Pluto hat geschrieben:Man kann/darf aber auch nicht hinter jeder Ecke eine Gefahr vermuten. So erstickt man jeden Fortschritt.
Möglicherweise ist unsere Denkweise auch falsch gepolt - konkret:
Das Problem sind NICHT die Ärzte und Pflegekräfte, sondern der bürokratische Aufwand bzw. juristische/wirtschaftliche Zwänge - Beispiele:
a) Das Pflegebeispiel hatten wird schon.
b) Ein anderes Beispiel: Aus der Umgebung meiner Frau weiß ich folgendes: In der ambulanten Krankenpflege gilt zum Beispiel, dass die Komplettwäsche eines alten Menschen maximal 30 Minuten dauern darf. Aus Sicht der Pflegekräfte ist das zu wenig (Ausziehen, Anziehen, zwischendrin von oben bis unten - auch im Intim-Bereich waschen). - Mit 40 Minuten käme man hin, sagen die Pflegekräfte. - Nun hat man aber nicht einmal die 30 Minuten, denn man muss dokumentieren, was man gemacht hat - das heißt: Es gehen pro Krankenbesuch ca. 10 Minuten netto drauf, um die Tätigkeiten am Patienten zu dokumentieren. Diese Dokumentationszeit ist aber nicht eigens ausgewiesen, sondern muss in die echten Zeiten irgendwie eingebaut werden. - Man hat also für die Komplettwäsche 20 Minuten. - Nun wollen Pflegekräfte ja auch motiviert sein und ihren Patienten gute Dienstleister sein - geht nicht. - Keinerlei Gespräche, mal gut Zureden, etc. möglich - einfach schnell durchschrubben, 10 min mit Dokumentation verblödeln und danach schnell weg - man bekommt ja nur Geld für 30 Minuten - und der nächste Patient wartet, weil man eng terminieren muss. - All das wird von den darüber stehenden Schlaumeiern nicht gesehen - sie sehen nur, dass bei der Dokumentation ein Feld nicht richtig ausgefüllt wurde. - Ansonsten verweist man seitens der Träger und der Krankenkassen darauf, dass laut wissenschaftlichen Studien 30 Minuten reichen würden (von den 10 min Abzug ist nicht die Rede). - Das ist die PRaxis - das ist der Fortschritt, der nicht erstickt wird, sondern im Gegenteil eine humane, gute Pflege erstickt.

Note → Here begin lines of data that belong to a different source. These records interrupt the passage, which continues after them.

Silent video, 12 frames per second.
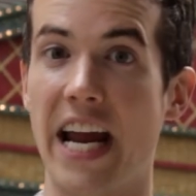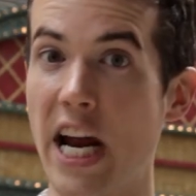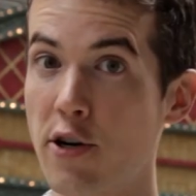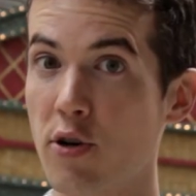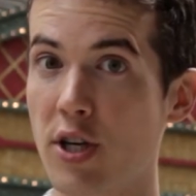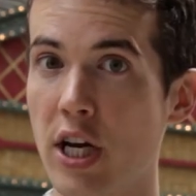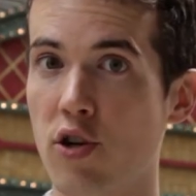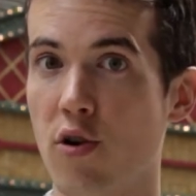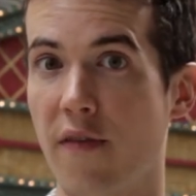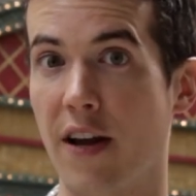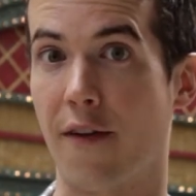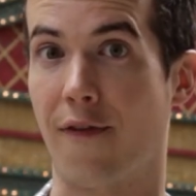Interesting
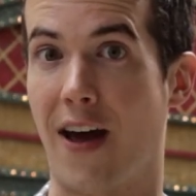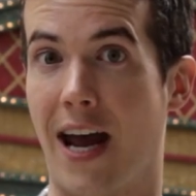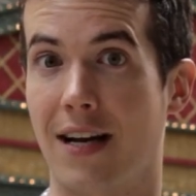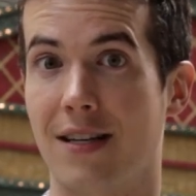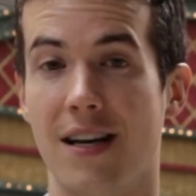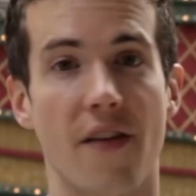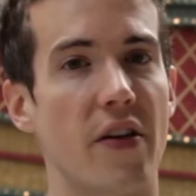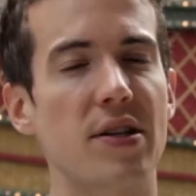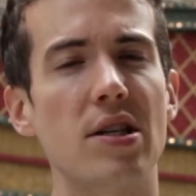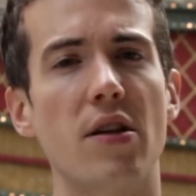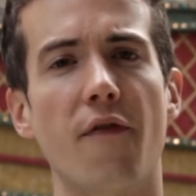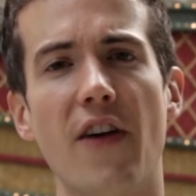trivia fact,
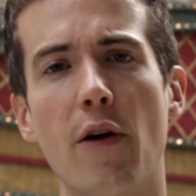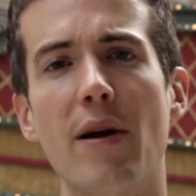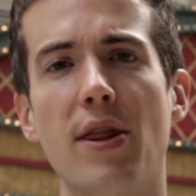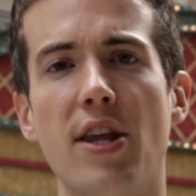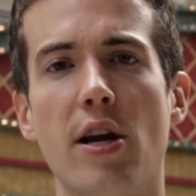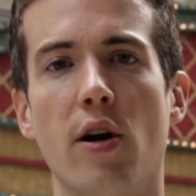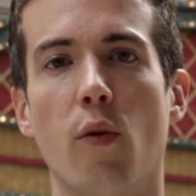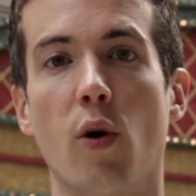this is the very theater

c) Noch ein Beispiel: Unsere Tochter arbeitet jetzt als Krankenschwester in der Forensik - eine Einrichtung des Staats. - Da Forensik ein sensibler Bereich ist, ist dort alles doppelt besetzt. - Unsere Tochter bekommt mehr Geld und hat weniger Arbeit als auf der Somatik, wo sie vorher war. - Dort war es wie im Beispiel b): Man wäscht den Patienten in 7 (!!) Minuten, zieht die Katheder schneller raus und ist genervt, wenn der Patient schlechte Venen für eine Blutabnahme hat - geht auf Kosten des nächsten Patienten.
d) Ach so - noch ein Beispiel: Der Schwiegervater eines unsere Kinder hatte vor 2 Jahren einen ganz schrecklichen Unfall mit schweren Hirnschäden. - Als er (rein körperlich) wieder fit war, wurde er die meiste Zeit mit einer Magnet-Fessel an den Stuhl gefesselt (obwohl er ein bewegungs-gewohnter Handwerker war) und hat dort 6 Stunden aus purer Verzweiflung geschrien - und deshalb schwere Beruhigungsmittel bekommen. - Ich habe dann mal den Arzt gefragt, was da los sei - er sagte (sinngemäß): "Bewegung wäre für ihn besser, aber wir haben kein Personal, um auf ihn aufzupassen. Also müssen wir ihn fesseln und sedieren. Denn wenn er uns aus der Station entweicht, sind wir dran". - Also wieder einmal stand das Juristische über dem Richtigen.
Deshalb nochmals: Wir haben zwei Welten: Die juristisch offizielle Welt, wie sie Politikern und dem Volk gegenüber vertreten wird ("nach wissenschaftlichen Standards ok - wir können das beweisen") - und die faktische Welt - wie von mir beschrieben.